My goal with all of the moms that I work with is, they can often identify a previous them. “I can remember a time when I wasn’t this way.” So my goal is always to help them get closer to that person that they identified with missing. The levels of happiness, the levels of joy, the levels of interest in doing things, the levels of interest in interacting with other people and friends and family. We have memories of when it wasn’t so bad. And how do we help get somebody back towards that?
[Samantha] Then Jessica, do you have any closing thoughts or things that you would want our listeners to hear before we hang up this podcast and call it good for now. Are there any last thoughts that you want to share with us?

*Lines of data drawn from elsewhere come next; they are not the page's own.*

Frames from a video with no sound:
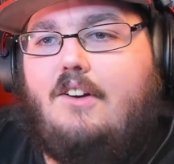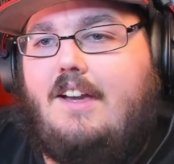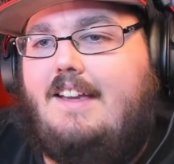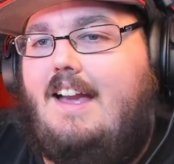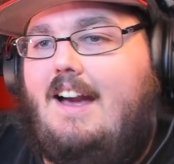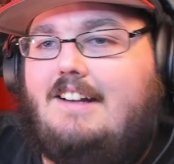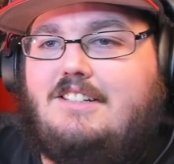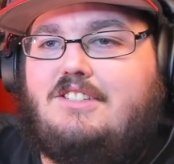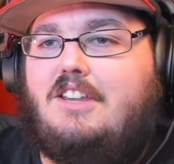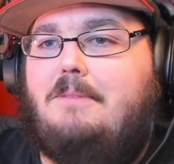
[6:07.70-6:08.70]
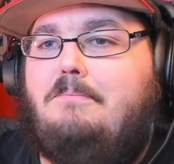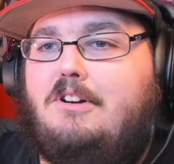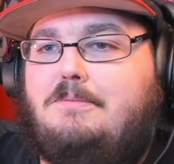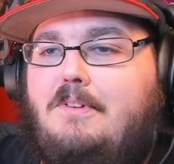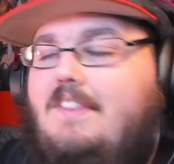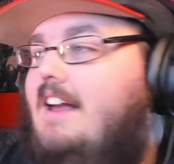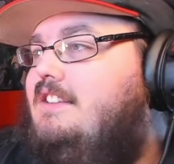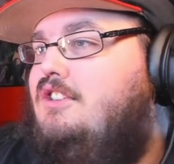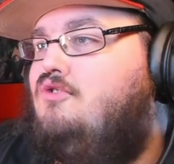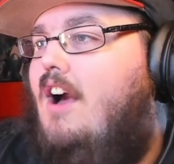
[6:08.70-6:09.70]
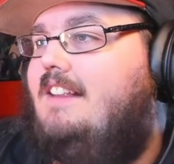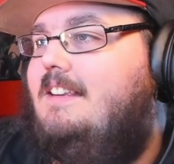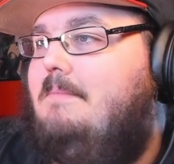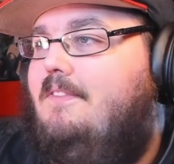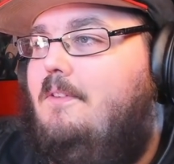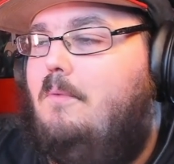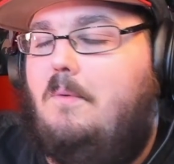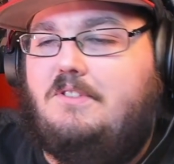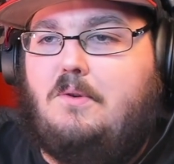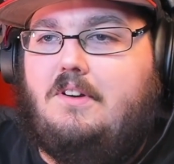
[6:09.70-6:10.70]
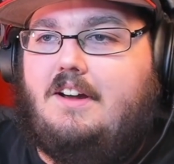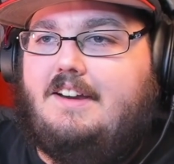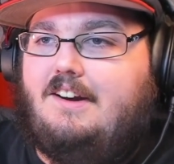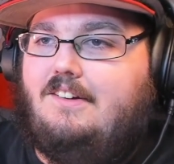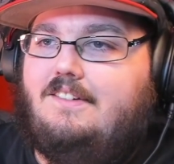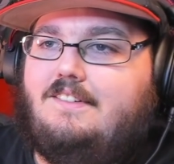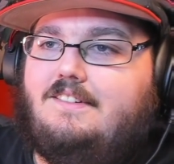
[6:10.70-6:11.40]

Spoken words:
Okay, yeah, I just saw the books move. That distracted me from what was going on here.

[Jessica] I say it and I almost paused because it doesn’t sound ridiculous. I just want you to know that you’re amazing. I want you to know that you have the capacity to make change. I want you to know that you’re the expert in your own life. What you know about you and what you need is what’s driving the bus. Follow that, and trust yourself, and give to you because, like you said, motherhood is hard. If we are not accessing the skills to make it easier, if we’re not using the right tools, then we’re making the job even harder.
One of my metaphors I sometimes say is, ‘building a house is hard, but if you’re using an egg beater instead of a hammer, it’s going to be even harder.
[Jessica] Where are we needing just the right skills in our life to make something that’s difficult and challenging just a little bit easier? Then I think one of the things that, thank goodness my colleagues are into social media, we have our Instagram account, every week we try to do a live. We are getting a lot of really great feedback from some of our posts and some of our videos. I think if you’re not ready to reach out and start therapy yet, maybe following that can be helpful.
[Samantha] Yes. We’re going to share your contact information in the show notes, Jessica, but just so they can hear it real quick, what is your Instagram handle?
[Jessica] We are @Wildhopekc. We’re also on Facebook, and our website is wildhopekansascity.com. There are lots of ways to watch our videos, we’ve got a couple of blogs, and just get a flavor for what it’s like to hear a therapist, or talk to a therapist or implement some of the things we talk about. Even if you’re never sitting in our office, talking about your own specific stuff. Yeah.
[Samantha] Awesome. We’re going to be back on this podcast with your colleagues in later episodes, so if you’re listening, make sure that you tune in in the coming weeks because I’m going to be talking with some of Jessica’s colleagues about maternal mental health.
Jessica, thank you so much for being on the show today.
[Jessica] Thank you so much. This was a lot of fun.
[Samantha] This was so much fun. Look at us, we’re on the same page.
[Jessica] We are, we are very connected.